__Assignment__. Could you retype the entries below exactly, omitting every picture?

###

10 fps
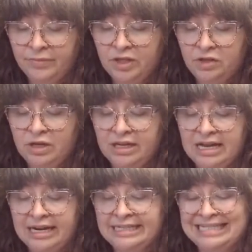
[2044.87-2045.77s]
you can
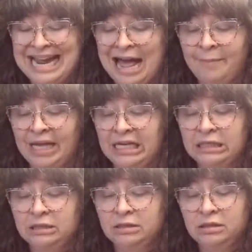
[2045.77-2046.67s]
kind of dab it.
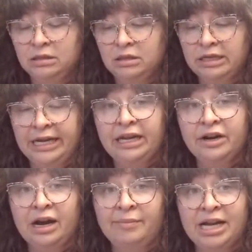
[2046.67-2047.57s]
Like
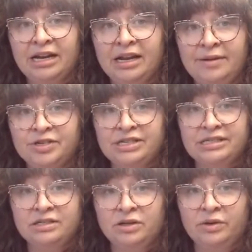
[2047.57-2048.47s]
here, I don't
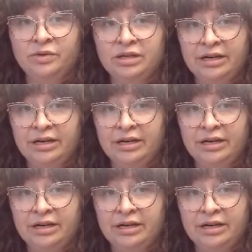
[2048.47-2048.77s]
know.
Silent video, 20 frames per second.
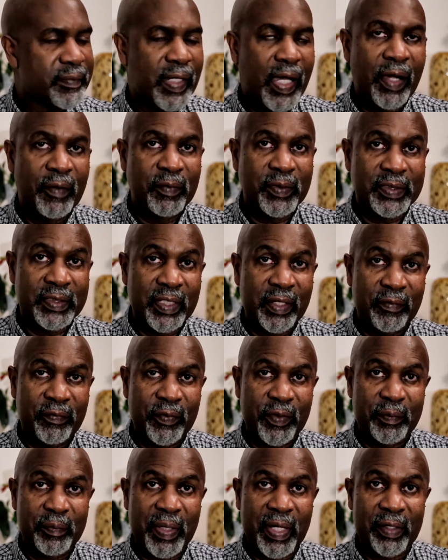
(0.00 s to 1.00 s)
I was left
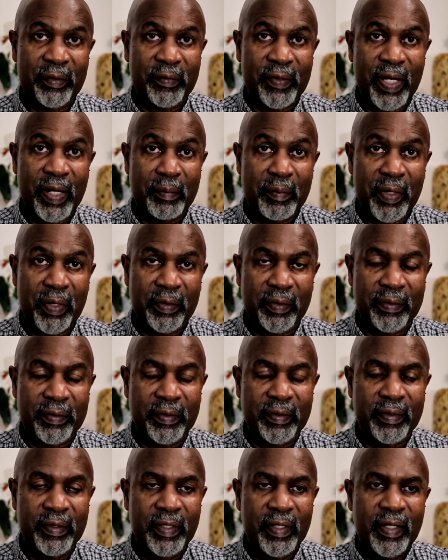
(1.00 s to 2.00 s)
with my grandmother.
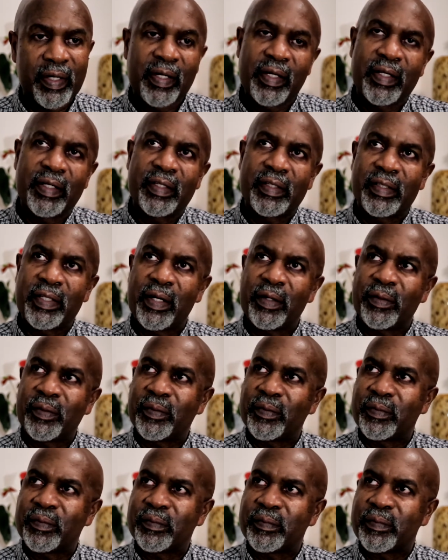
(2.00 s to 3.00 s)

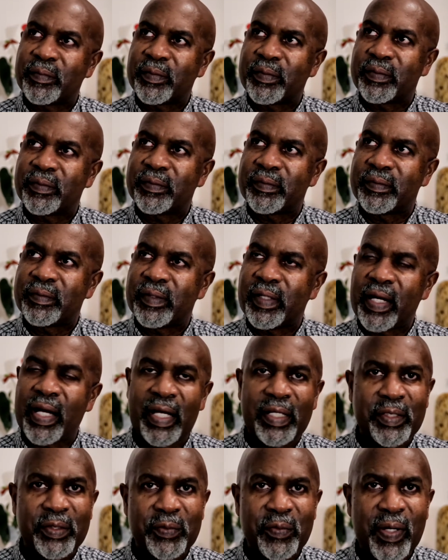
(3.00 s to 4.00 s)
Now,
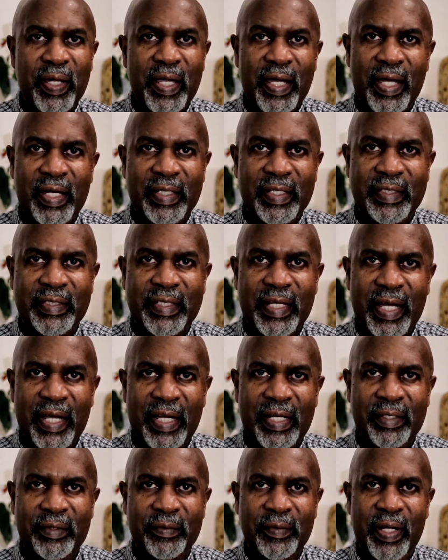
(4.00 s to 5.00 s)
I knew I had a
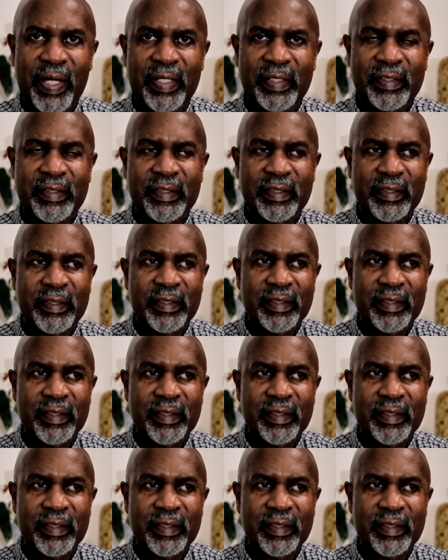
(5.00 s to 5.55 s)
dad, right?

###

__Task response__.
10 fps
[2044.87-2045.77s]
you can
[2045.77-2046.67s]
kind of dab it.
[2046.67-2047.57s]
Like
[2047.57-2048.47s]
here, I don't
[2048.47-2048.77s]
know.
Silent video, 20 frames per second.
(0.00 s to 1.00 s)
I was left
(1.00 s to 2.00 s)
with my grandmother.
(2.00 s to 3.00 s)

(3.00 s to 4.00 s)
Now,
(4.00 s to 5.00 s)
I knew I had a
(5.00 s to 5.55 s)
dad, right?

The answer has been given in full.